WINNIPEG-First Nations leaders are renewing their push for an all-season road on the east side of Lake Winnipeg that would connect several remote communities to goods, services and health care in the south.

They are calling on the federal and Manitoba governments to pay for a 252-kilometre road that would run from Berens River in the south, where the existing year-round road system ends, to St. Theresa Point in the north.

St. Theresa Point is part of the Island Lake region, which has more than 10,000 residents in communities including Wasagamack and Garden Hill. The region is currently accessible only by air and, for a few months each year, by winter road.

“Our proposal and plan is an affordable solution that provides immediate benefits,” Chief Raymond Flett of St. Theresa Point First Nation said Wednesday.

The road would cost an estimated $512 million and the project could later be expanded to connect other communities farther away, Flett said. The cost is less than what is currently spent over a 10-year period on flying people out and back for medical care, he added.

An all-season road would also mean less expensive groceries and supplies, and more certainty at a time when climate change has made for shorter winter road seasons, Flett and others said.

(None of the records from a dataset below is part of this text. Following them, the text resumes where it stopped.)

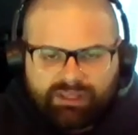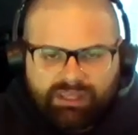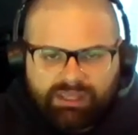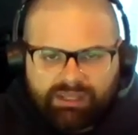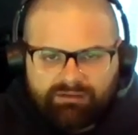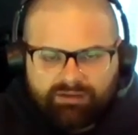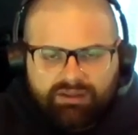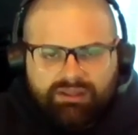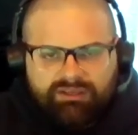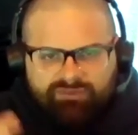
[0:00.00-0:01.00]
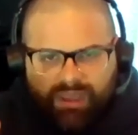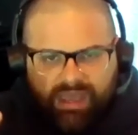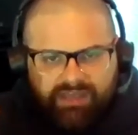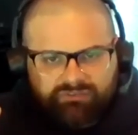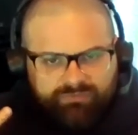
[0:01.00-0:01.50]
And if you
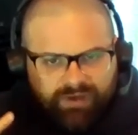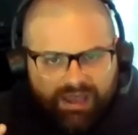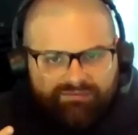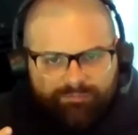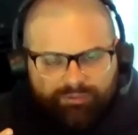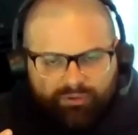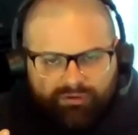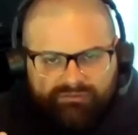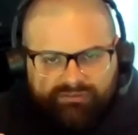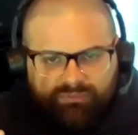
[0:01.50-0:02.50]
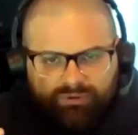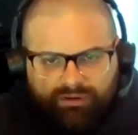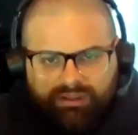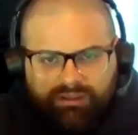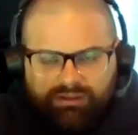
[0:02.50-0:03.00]
ask five employees that work,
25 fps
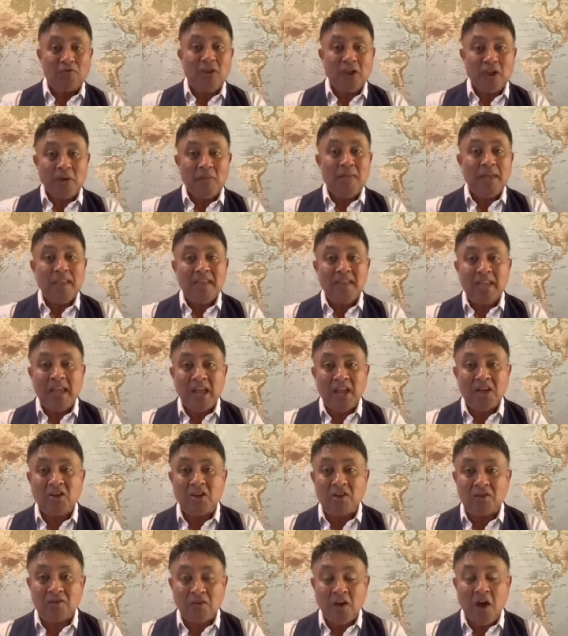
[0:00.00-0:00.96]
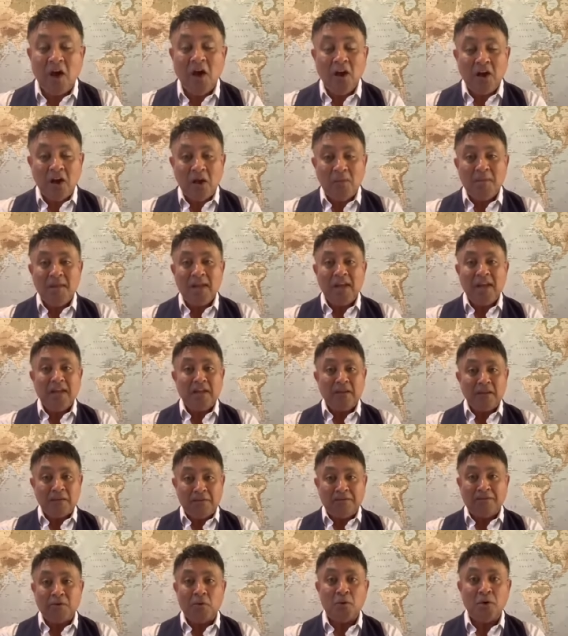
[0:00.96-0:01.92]
recommendations are coming
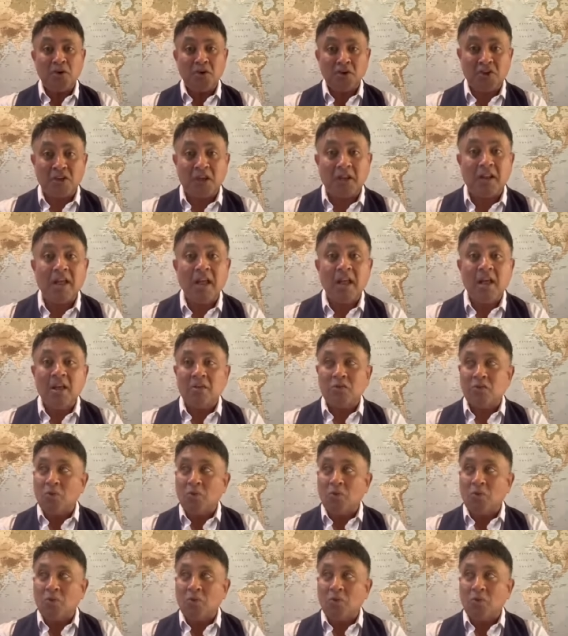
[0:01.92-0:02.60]
into fruition.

“It’s 2024. Everybody should have accessible roads in the province of Manitoba,” Grand Chief Cathy Merrick of the Assembly of Manitoba Chiefs said.

The leaders have sent a letter to the provincial and federal governments and have not heard back.

“Our government will be reviewing the proposal we received from St. Theresa Point and we look forward to continued collaboration and consultation on this issue,” Ian Bushie, provincial minister of municipal and northern relations, said in a prepared statement.

The push for a road on the east side of Lake Winnipeg has been discussed for almost a century. It was extended as far north as Berens River in 2017.

In 2009, the provincial NDP government created an authority that was to administer contracts toward a system of all-weather roads throughout the east side of Lake Winnipeg.

The Progressive Conservative government dissolved the authority in 2016 and a report from the auditor general found several problems with the authority, including a lack of oversight on contracts and flawed accounting.